• What you will do
The line with "[66.90-67.90s]" through the last line of the entries: give these again exactly, and only these, without any pictures.

(Entries taken from a collection)
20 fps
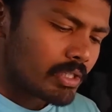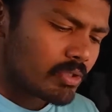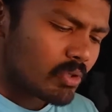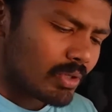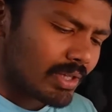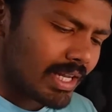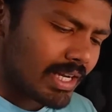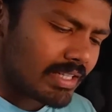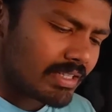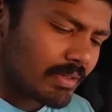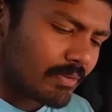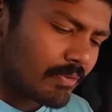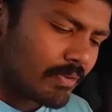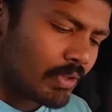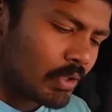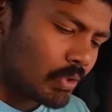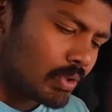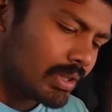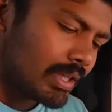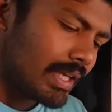So there's a
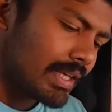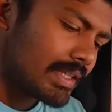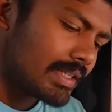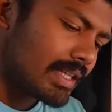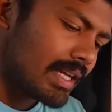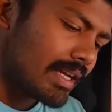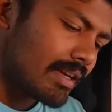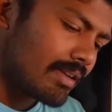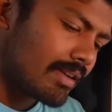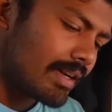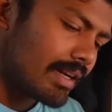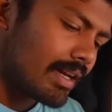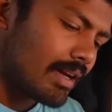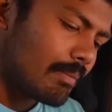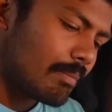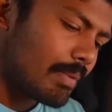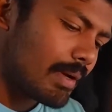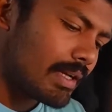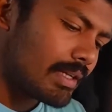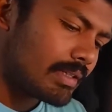few things I read
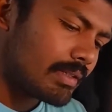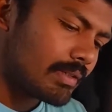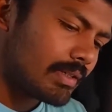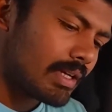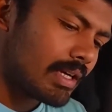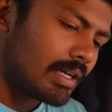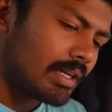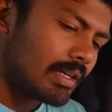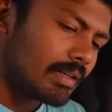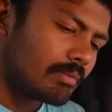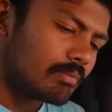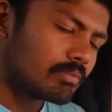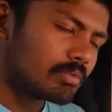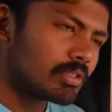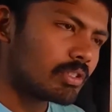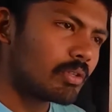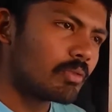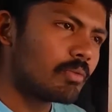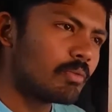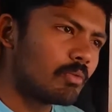up and uh, you
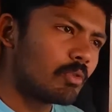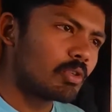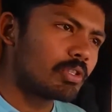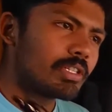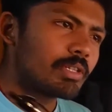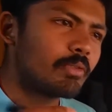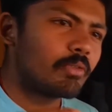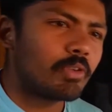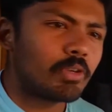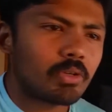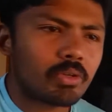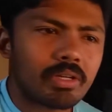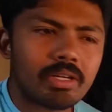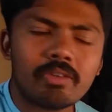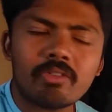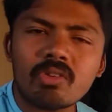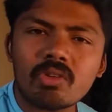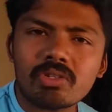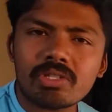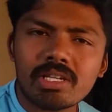know watching few
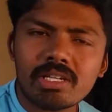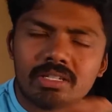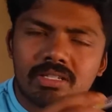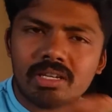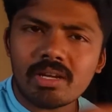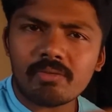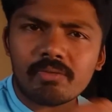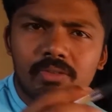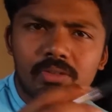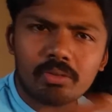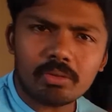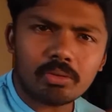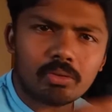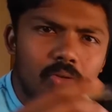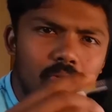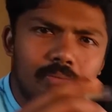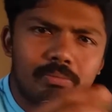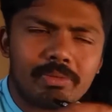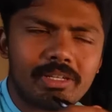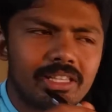reviews and stuff
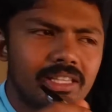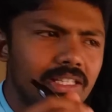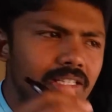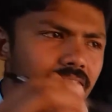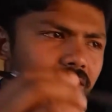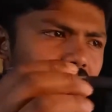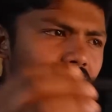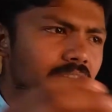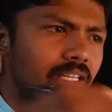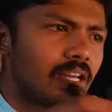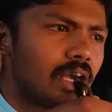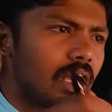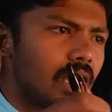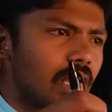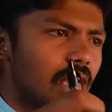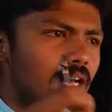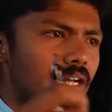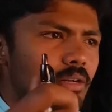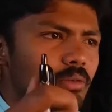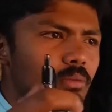got me thinking.
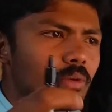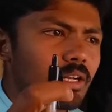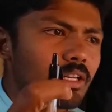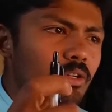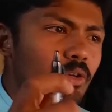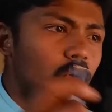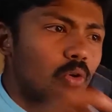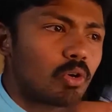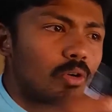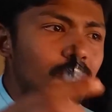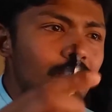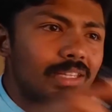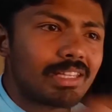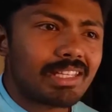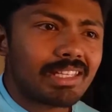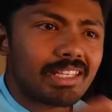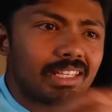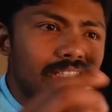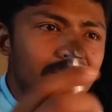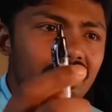Well, not got me
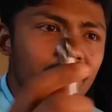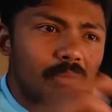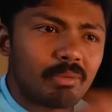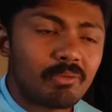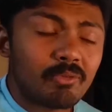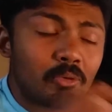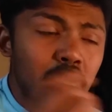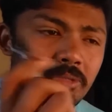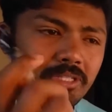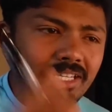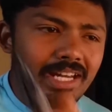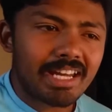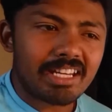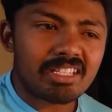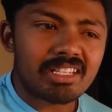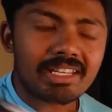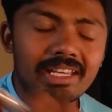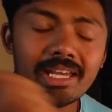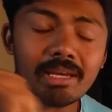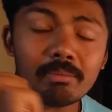thinking. Some information
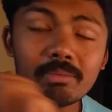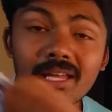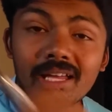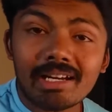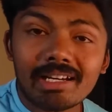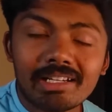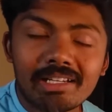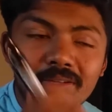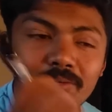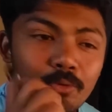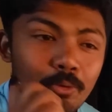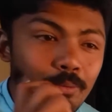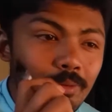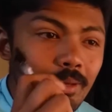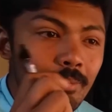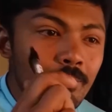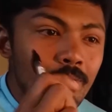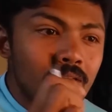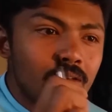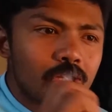actually came directly from
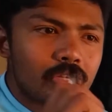them.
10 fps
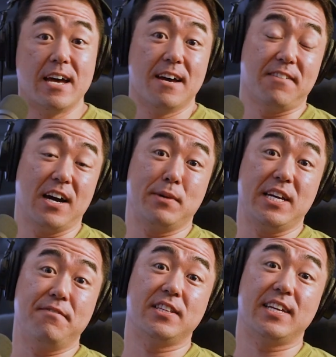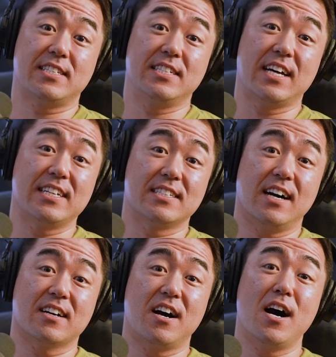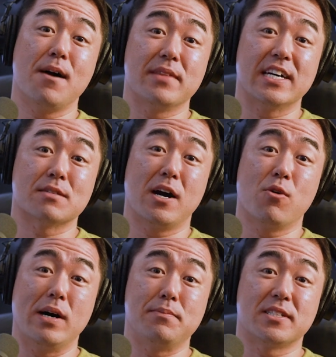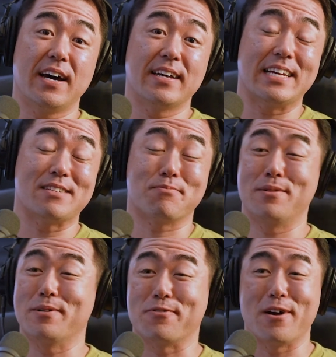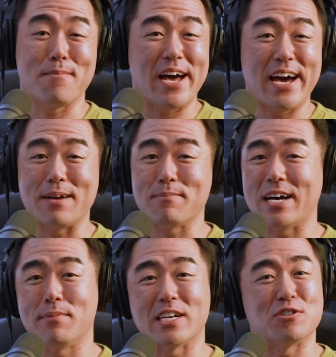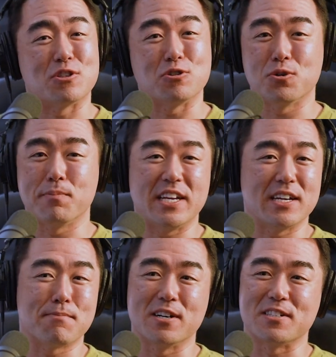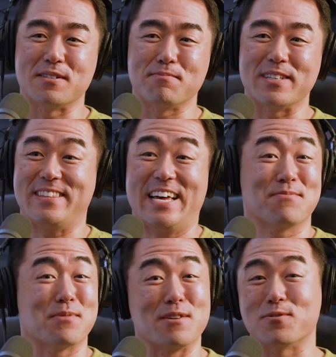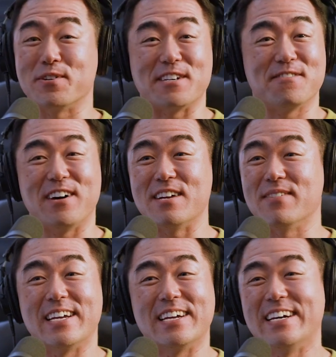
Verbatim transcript: Find me infintechdesigns.com. That's my website. That's pretty much where I'm at. I'm not a big social media person, but that's pretty much where you can find me.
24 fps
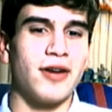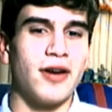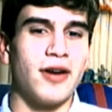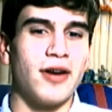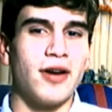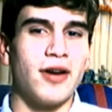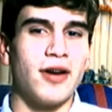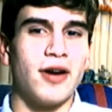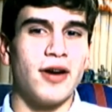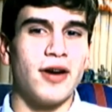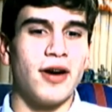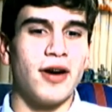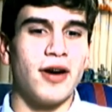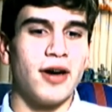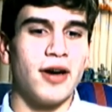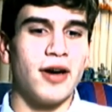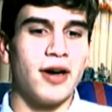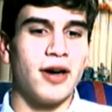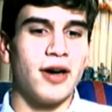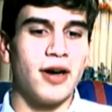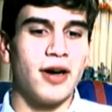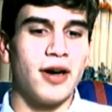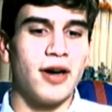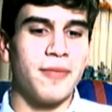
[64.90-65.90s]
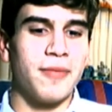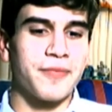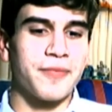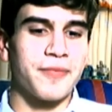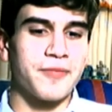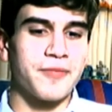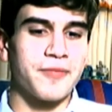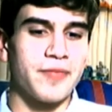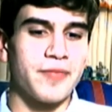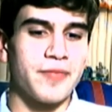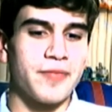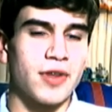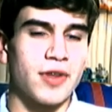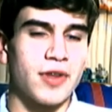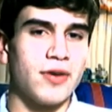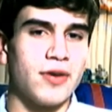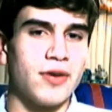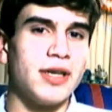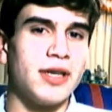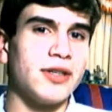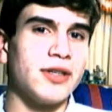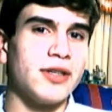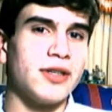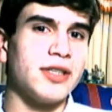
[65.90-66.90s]
Um, what
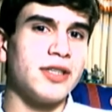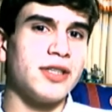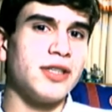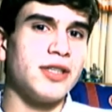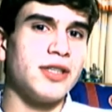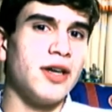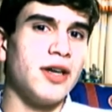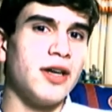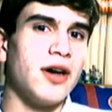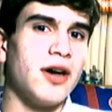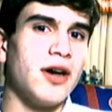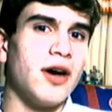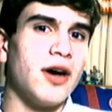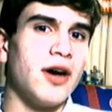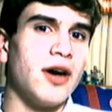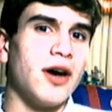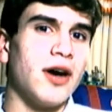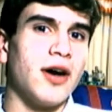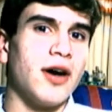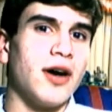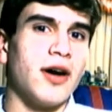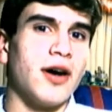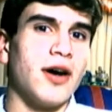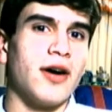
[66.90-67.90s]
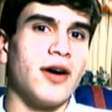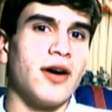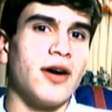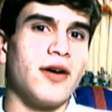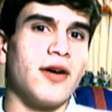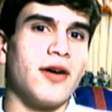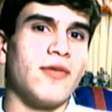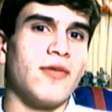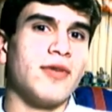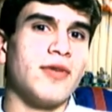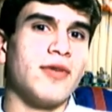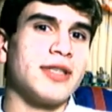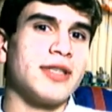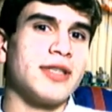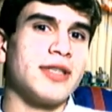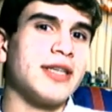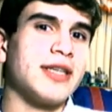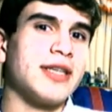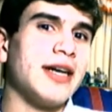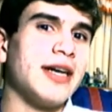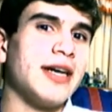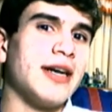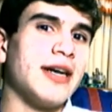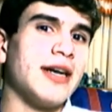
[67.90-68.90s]
else? Once again,
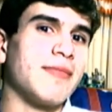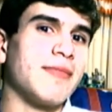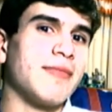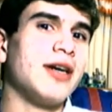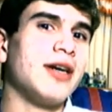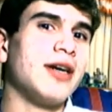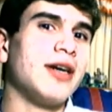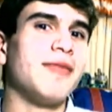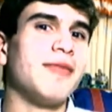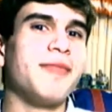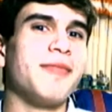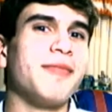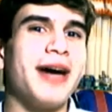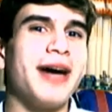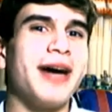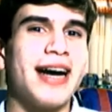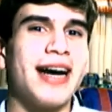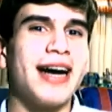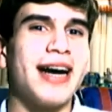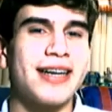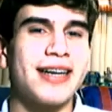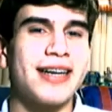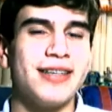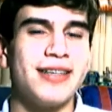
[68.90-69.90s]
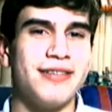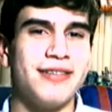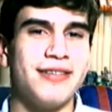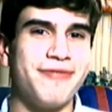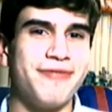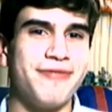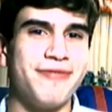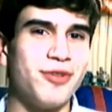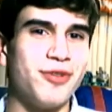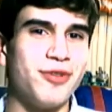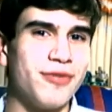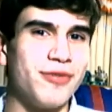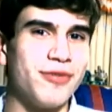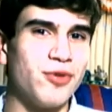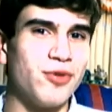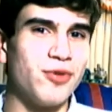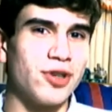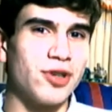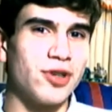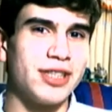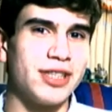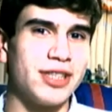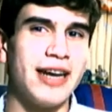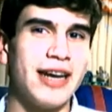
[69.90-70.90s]
I'm coming back in full force.
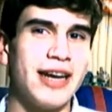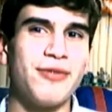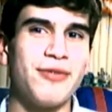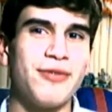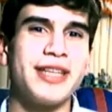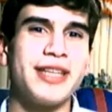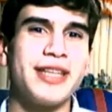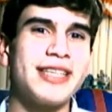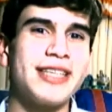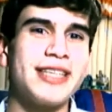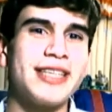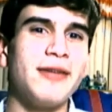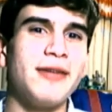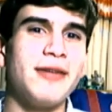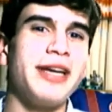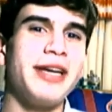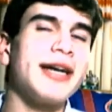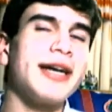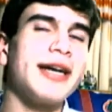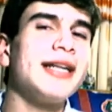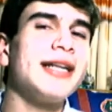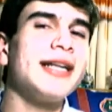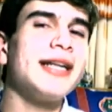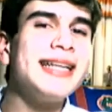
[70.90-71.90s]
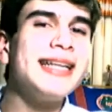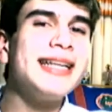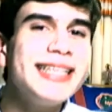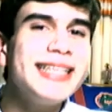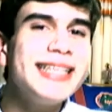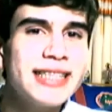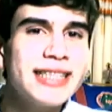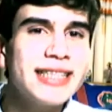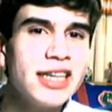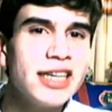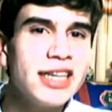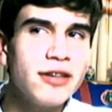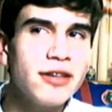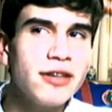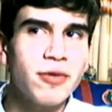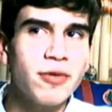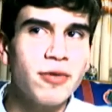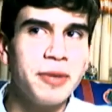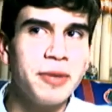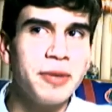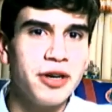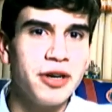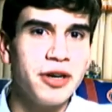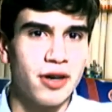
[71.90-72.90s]
Everything's going to be clean slated from
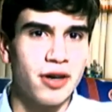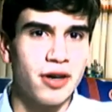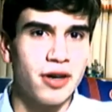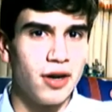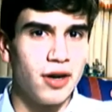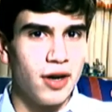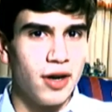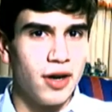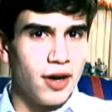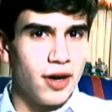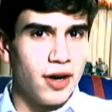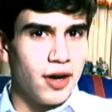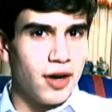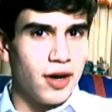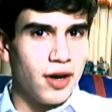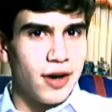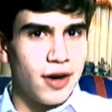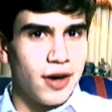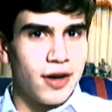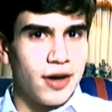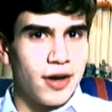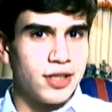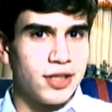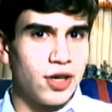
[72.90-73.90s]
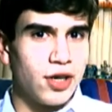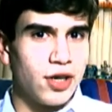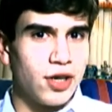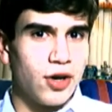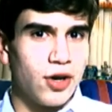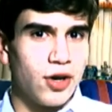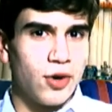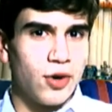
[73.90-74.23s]
here. So,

• Result for this exercise
[66.90-67.90s]
[67.90-68.90s]
else? Once again,
[68.90-69.90s]
[69.90-70.90s]
I'm coming back in full force.
[70.90-71.90s]
[71.90-72.90s]
Everything's going to be clean slated from
[72.90-73.90s]
[73.90-74.23s]
here. So,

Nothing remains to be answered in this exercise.